[Collected data entries]
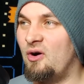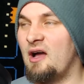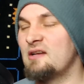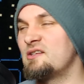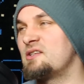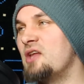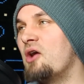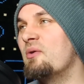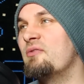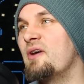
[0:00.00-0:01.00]
I just
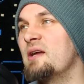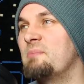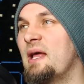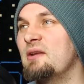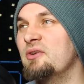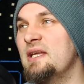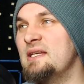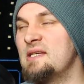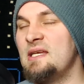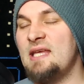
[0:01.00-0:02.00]
know if I had played it on
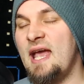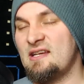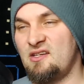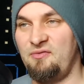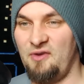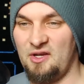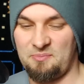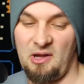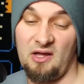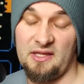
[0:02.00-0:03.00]
easy, yes, the first
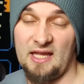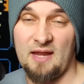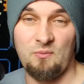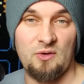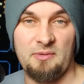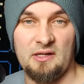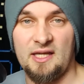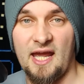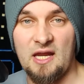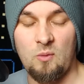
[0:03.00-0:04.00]
part of the game would have been a
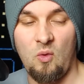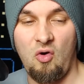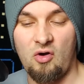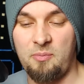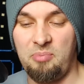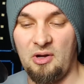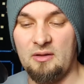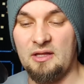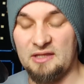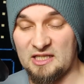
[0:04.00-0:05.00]
cakewalk, but
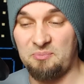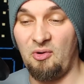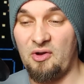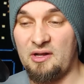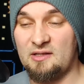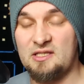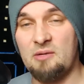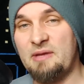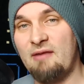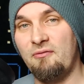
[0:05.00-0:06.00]
at this point, I'd still
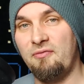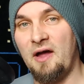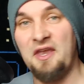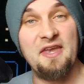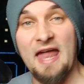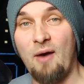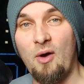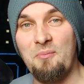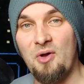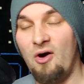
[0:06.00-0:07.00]
be having fun. Now
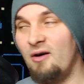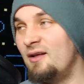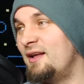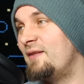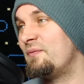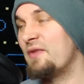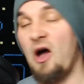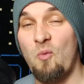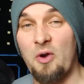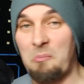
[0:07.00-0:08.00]
I'm not. I
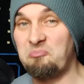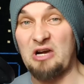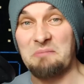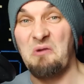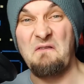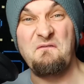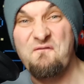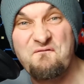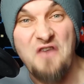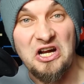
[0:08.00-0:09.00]
want to break my
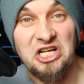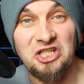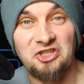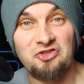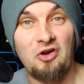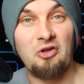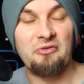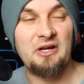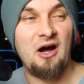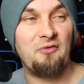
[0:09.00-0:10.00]
fucking controller
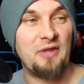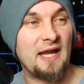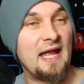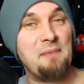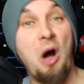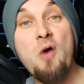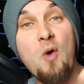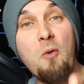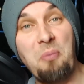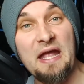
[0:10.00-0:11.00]
in half of that game. I
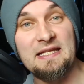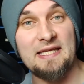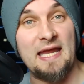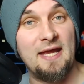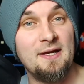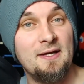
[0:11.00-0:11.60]
will beat it!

**Assigned task:** Every entry must be retyped exactly, with the pictures removed.

**Answer to this exercise:**
[0:00.00-0:01.00]
I just
[0:01.00-0:02.00]
know if I had played it on
[0:02.00-0:03.00]
easy, yes, the first
[0:03.00-0:04.00]
part of the game would have been a
[0:04.00-0:05.00]
cakewalk, but
[0:05.00-0:06.00]
at this point, I'd still
[0:06.00-0:07.00]
be having fun. Now
[0:07.00-0:08.00]
I'm not. I
[0:08.00-0:09.00]
want to break my
[0:09.00-0:10.00]
fucking controller
[0:10.00-0:11.00]
in half of that game. I
[0:11.00-0:11.60]
will beat it!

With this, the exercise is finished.